[EXERCISE REQUIREMENTS] Once the line with "[00:00:03.00 to 00:00:04.00]" has been located in the records below, set down that line and all subsequent lines exactly, omitting the pictures.

[EXTRACTED ENTRIES]

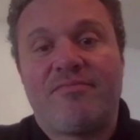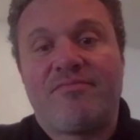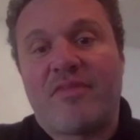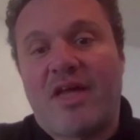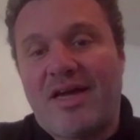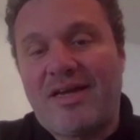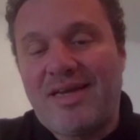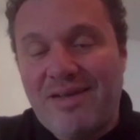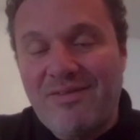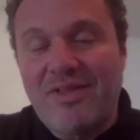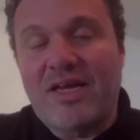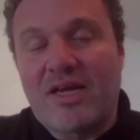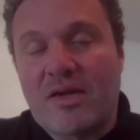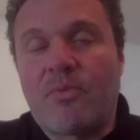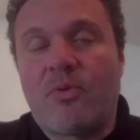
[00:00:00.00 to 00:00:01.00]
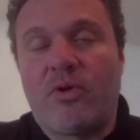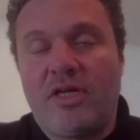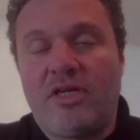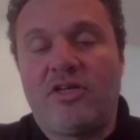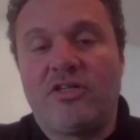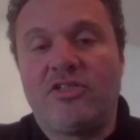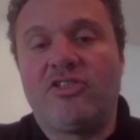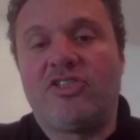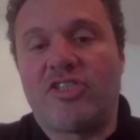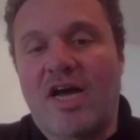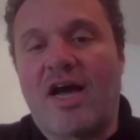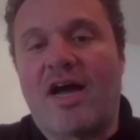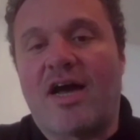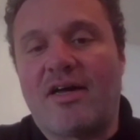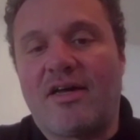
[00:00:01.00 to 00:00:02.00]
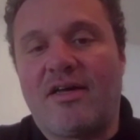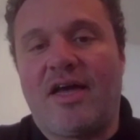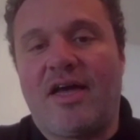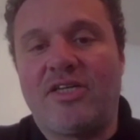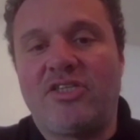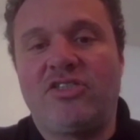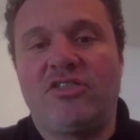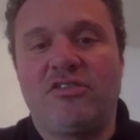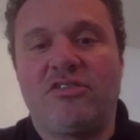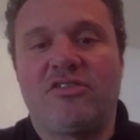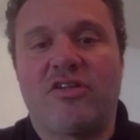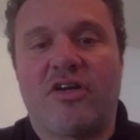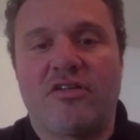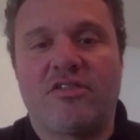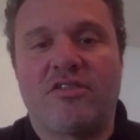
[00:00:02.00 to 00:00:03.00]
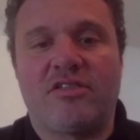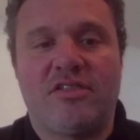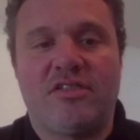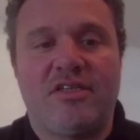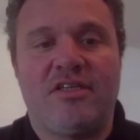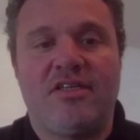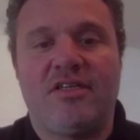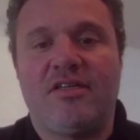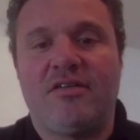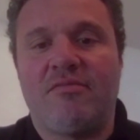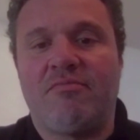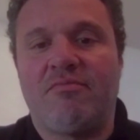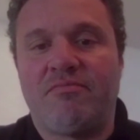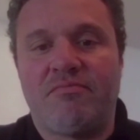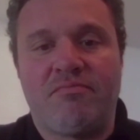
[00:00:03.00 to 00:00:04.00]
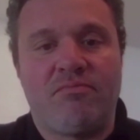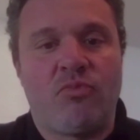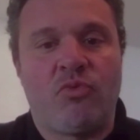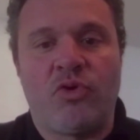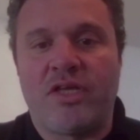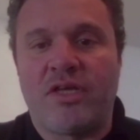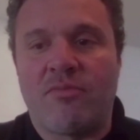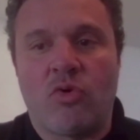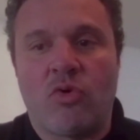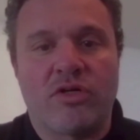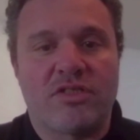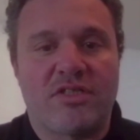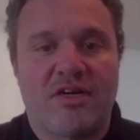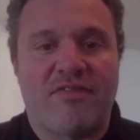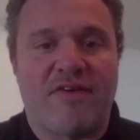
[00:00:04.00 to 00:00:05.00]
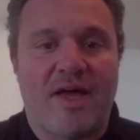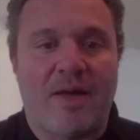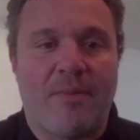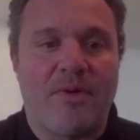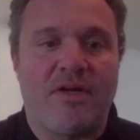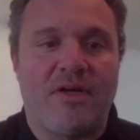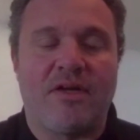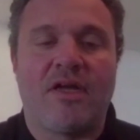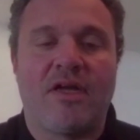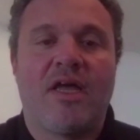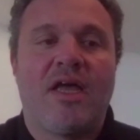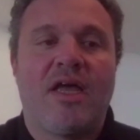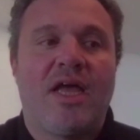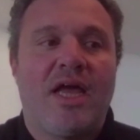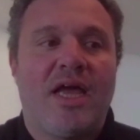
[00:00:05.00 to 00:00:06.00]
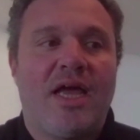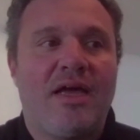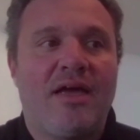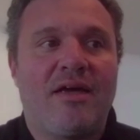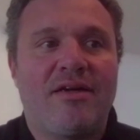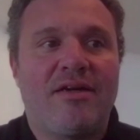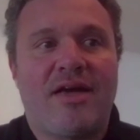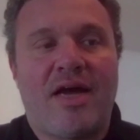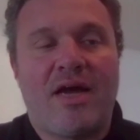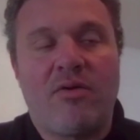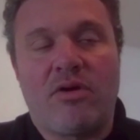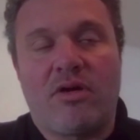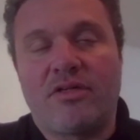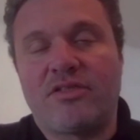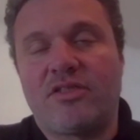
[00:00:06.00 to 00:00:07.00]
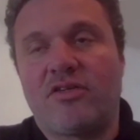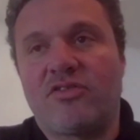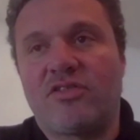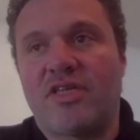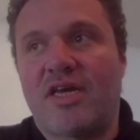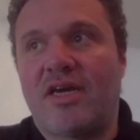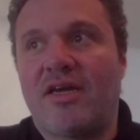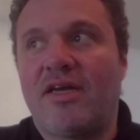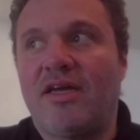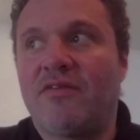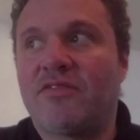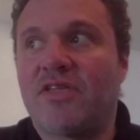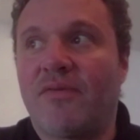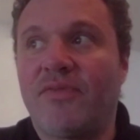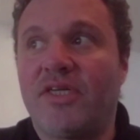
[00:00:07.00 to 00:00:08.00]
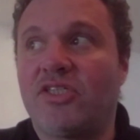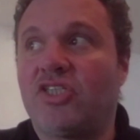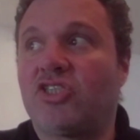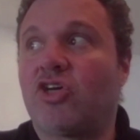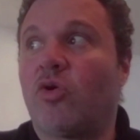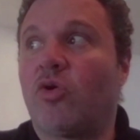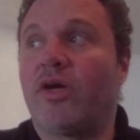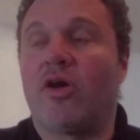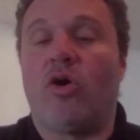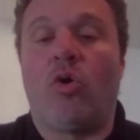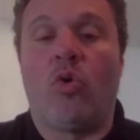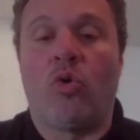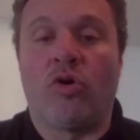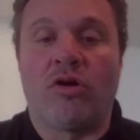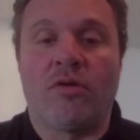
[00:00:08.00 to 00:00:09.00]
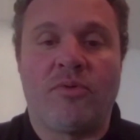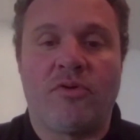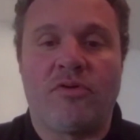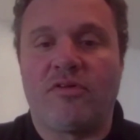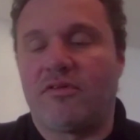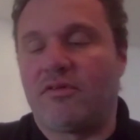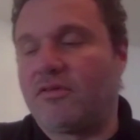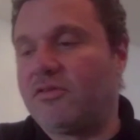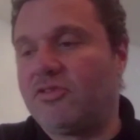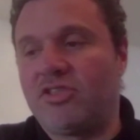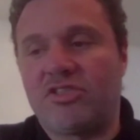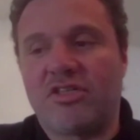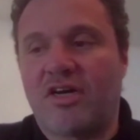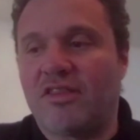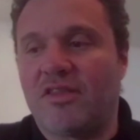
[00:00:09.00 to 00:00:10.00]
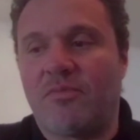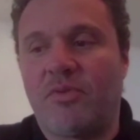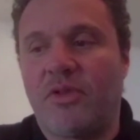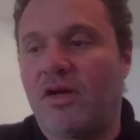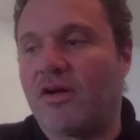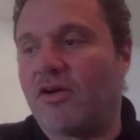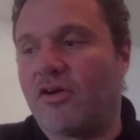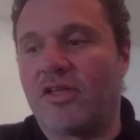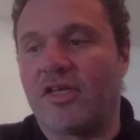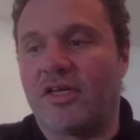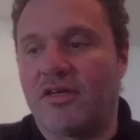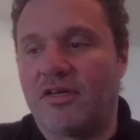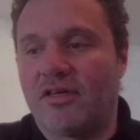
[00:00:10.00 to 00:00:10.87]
I gave it like a pretty good shot. I should start to see really more stuff happening. And I would also say if something's just going horrible, just cut the plug early.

[OUTPUT OF THE TASK]
[00:00:03.00 to 00:00:04.00]
[00:00:04.00 to 00:00:05.00]
[00:00:05.00 to 00:00:06.00]
[00:00:06.00 to 00:00:07.00]
[00:00:07.00 to 00:00:08.00]
[00:00:08.00 to 00:00:09.00]
[00:00:09.00 to 00:00:10.00]
[00:00:10.00 to 00:00:10.87]
I gave it like a pretty good shot. I should start to see really more stuff happening. And I would also say if something's just going horrible, just cut the plug early.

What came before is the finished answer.